--- What to do ---
Without the pictures, output all of the data exactly.

--- Extracted records ---
================

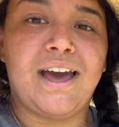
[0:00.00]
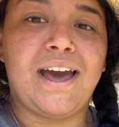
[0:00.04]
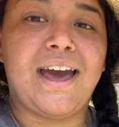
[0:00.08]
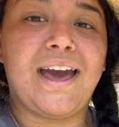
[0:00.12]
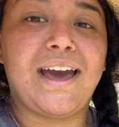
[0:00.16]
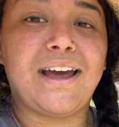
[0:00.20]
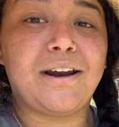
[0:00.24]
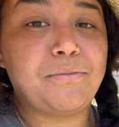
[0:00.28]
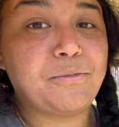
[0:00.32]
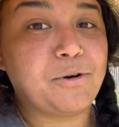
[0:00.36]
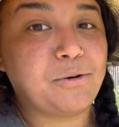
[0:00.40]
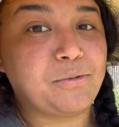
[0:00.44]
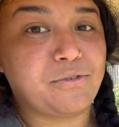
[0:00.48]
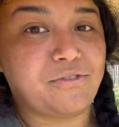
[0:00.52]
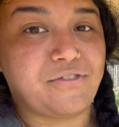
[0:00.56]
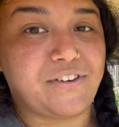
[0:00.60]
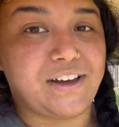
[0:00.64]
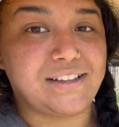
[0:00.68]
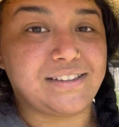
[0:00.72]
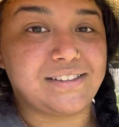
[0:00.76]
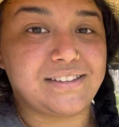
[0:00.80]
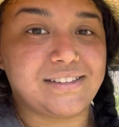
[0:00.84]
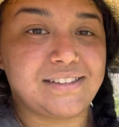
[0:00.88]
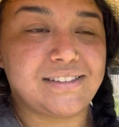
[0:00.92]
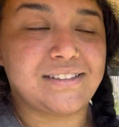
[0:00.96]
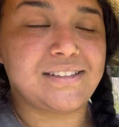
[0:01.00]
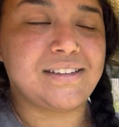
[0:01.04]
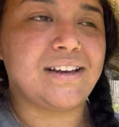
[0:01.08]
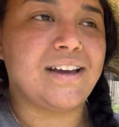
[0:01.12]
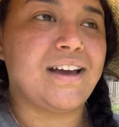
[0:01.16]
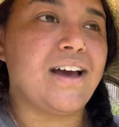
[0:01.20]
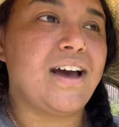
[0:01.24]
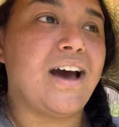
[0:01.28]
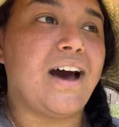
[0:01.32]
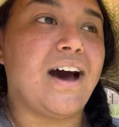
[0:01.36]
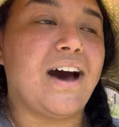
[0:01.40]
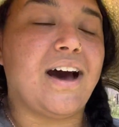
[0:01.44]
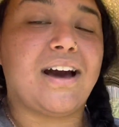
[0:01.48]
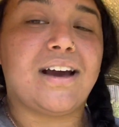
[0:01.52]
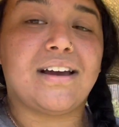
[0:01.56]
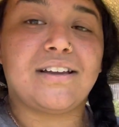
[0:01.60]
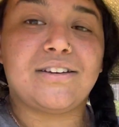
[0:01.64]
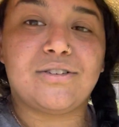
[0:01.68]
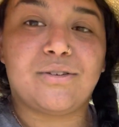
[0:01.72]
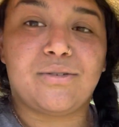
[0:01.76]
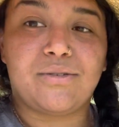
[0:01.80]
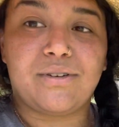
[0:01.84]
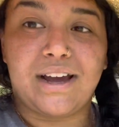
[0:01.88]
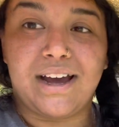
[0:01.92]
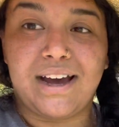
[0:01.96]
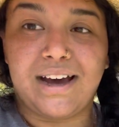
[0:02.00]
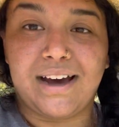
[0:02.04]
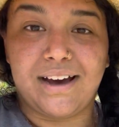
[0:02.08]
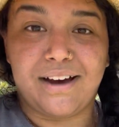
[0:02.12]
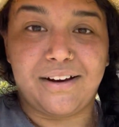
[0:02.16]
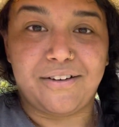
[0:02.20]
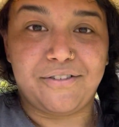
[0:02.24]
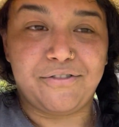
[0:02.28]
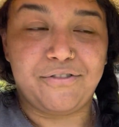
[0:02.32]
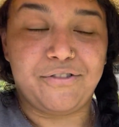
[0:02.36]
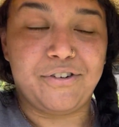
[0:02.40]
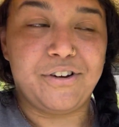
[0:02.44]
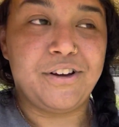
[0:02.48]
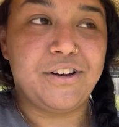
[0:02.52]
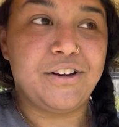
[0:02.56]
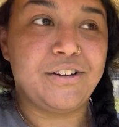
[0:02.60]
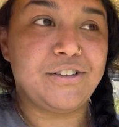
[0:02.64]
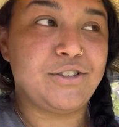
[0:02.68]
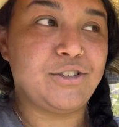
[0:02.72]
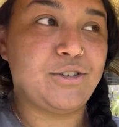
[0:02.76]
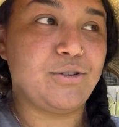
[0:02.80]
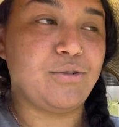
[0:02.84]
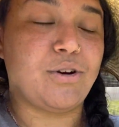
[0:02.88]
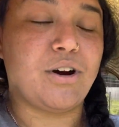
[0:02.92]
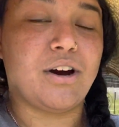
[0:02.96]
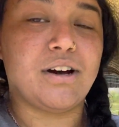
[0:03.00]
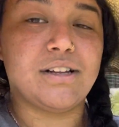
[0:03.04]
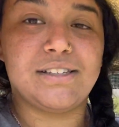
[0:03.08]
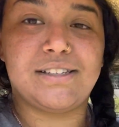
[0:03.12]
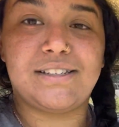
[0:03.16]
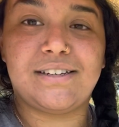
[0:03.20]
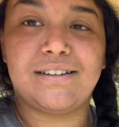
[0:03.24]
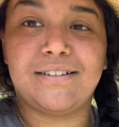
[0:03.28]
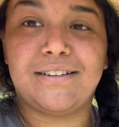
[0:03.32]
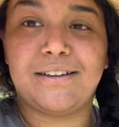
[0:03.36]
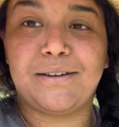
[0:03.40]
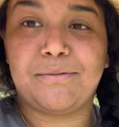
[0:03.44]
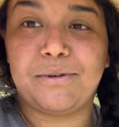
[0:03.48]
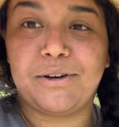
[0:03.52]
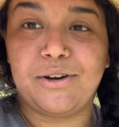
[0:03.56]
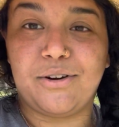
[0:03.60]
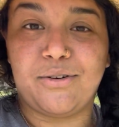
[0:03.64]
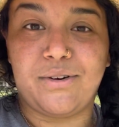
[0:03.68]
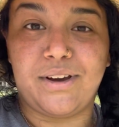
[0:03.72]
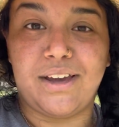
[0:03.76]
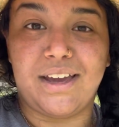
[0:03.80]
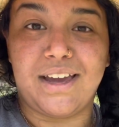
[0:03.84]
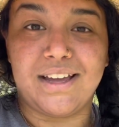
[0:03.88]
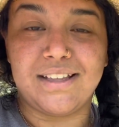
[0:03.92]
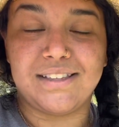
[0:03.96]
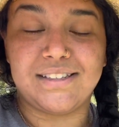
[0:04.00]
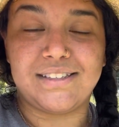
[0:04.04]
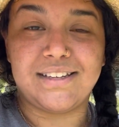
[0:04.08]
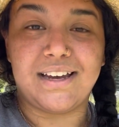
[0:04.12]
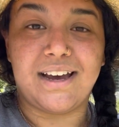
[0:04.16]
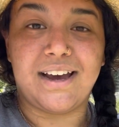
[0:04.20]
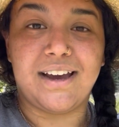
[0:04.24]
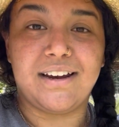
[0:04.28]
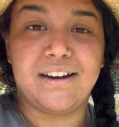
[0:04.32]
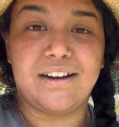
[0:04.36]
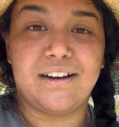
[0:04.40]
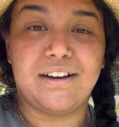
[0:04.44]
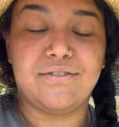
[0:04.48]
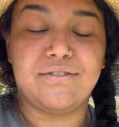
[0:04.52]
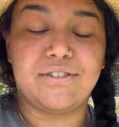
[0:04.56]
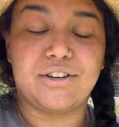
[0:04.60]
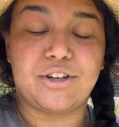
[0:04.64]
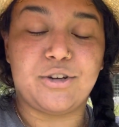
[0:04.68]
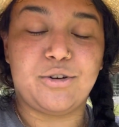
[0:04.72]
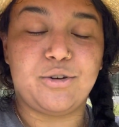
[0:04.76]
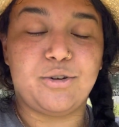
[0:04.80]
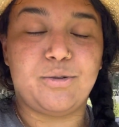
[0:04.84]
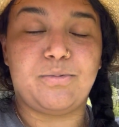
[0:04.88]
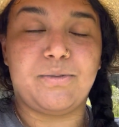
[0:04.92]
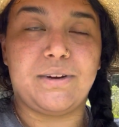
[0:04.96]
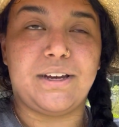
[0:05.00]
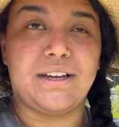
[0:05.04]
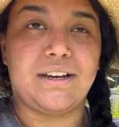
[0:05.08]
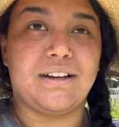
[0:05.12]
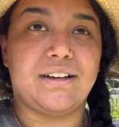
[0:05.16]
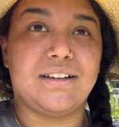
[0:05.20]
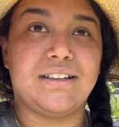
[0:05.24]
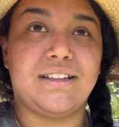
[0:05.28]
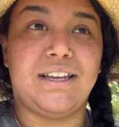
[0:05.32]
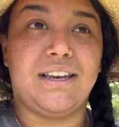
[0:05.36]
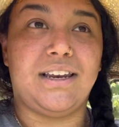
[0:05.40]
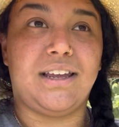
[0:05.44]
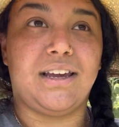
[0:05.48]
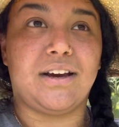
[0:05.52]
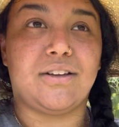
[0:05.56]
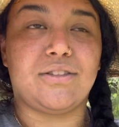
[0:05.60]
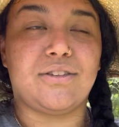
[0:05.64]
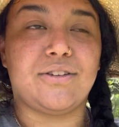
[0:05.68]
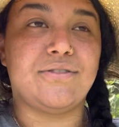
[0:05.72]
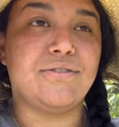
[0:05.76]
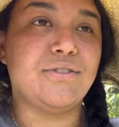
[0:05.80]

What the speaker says: and a mobile fence, I don't have to constantly be going inside of a coop and cleaning out the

================

--- Response to this task ---
[0:00.00]
[0:00.04]
[0:00.08]
[0:00.12]
[0:00.16]
[0:00.20]
[0:00.24]
[0:00.28]
[0:00.32]
[0:00.36]
[0:00.40]
[0:00.44]
[0:00.48]
[0:00.52]
[0:00.56]
[0:00.60]
[0:00.64]
[0:00.68]
[0:00.72]
[0:00.76]
[0:00.80]
[0:00.84]
[0:00.88]
[0:00.92]
[0:00.96]
[0:01.00]
[0:01.04]
[0:01.08]
[0:01.12]
[0:01.16]
[0:01.20]
[0:01.24]
[0:01.28]
[0:01.32]
[0:01.36]
[0:01.40]
[0:01.44]
[0:01.48]
[0:01.52]
[0:01.56]
[0:01.60]
[0:01.64]
[0:01.68]
[0:01.72]
[0:01.76]
[0:01.80]
[0:01.84]
[0:01.88]
[0:01.92]
[0:01.96]
[0:02.00]
[0:02.04]
[0:02.08]
[0:02.12]
[0:02.16]
[0:02.20]
[0:02.24]
[0:02.28]
[0:02.32]
[0:02.36]
[0:02.40]
[0:02.44]
[0:02.48]
[0:02.52]
[0:02.56]
[0:02.60]
[0:02.64]
[0:02.68]
[0:02.72]
[0:02.76]
[0:02.80]
[0:02.84]
[0:02.88]
[0:02.92]
[0:02.96]
[0:03.00]
[0:03.04]
[0:03.08]
[0:03.12]
[0:03.16]
[0:03.20]
[0:03.24]
[0:03.28]
[0:03.32]
[0:03.36]
[0:03.40]
[0:03.44]
[0:03.48]
[0:03.52]
[0:03.56]
[0:03.60]
[0:03.64]
[0:03.68]
[0:03.72]
[0:03.76]
[0:03.80]
[0:03.84]
[0:03.88]
[0:03.92]
[0:03.96]
[0:04.00]
[0:04.04]
[0:04.08]
[0:04.12]
[0:04.16]
[0:04.20]
[0:04.24]
[0:04.28]
[0:04.32]
[0:04.36]
[0:04.40]
[0:04.44]
[0:04.48]
[0:04.52]
[0:04.56]
[0:04.60]
[0:04.64]
[0:04.68]
[0:04.72]
[0:04.76]
[0:04.80]
[0:04.84]
[0:04.88]
[0:04.92]
[0:04.96]
[0:05.00]
[0:05.04]
[0:05.08]
[0:05.12]
[0:05.16]
[0:05.20]
[0:05.24]
[0:05.28]
[0:05.32]
[0:05.36]
[0:05.40]
[0:05.44]
[0:05.48]
[0:05.52]
[0:05.56]
[0:05.60]
[0:05.64]
[0:05.68]
[0:05.72]
[0:05.76]
[0:05.80]

What the speaker says: and a mobile fence, I don't have to constantly be going inside of a coop and cleaning out the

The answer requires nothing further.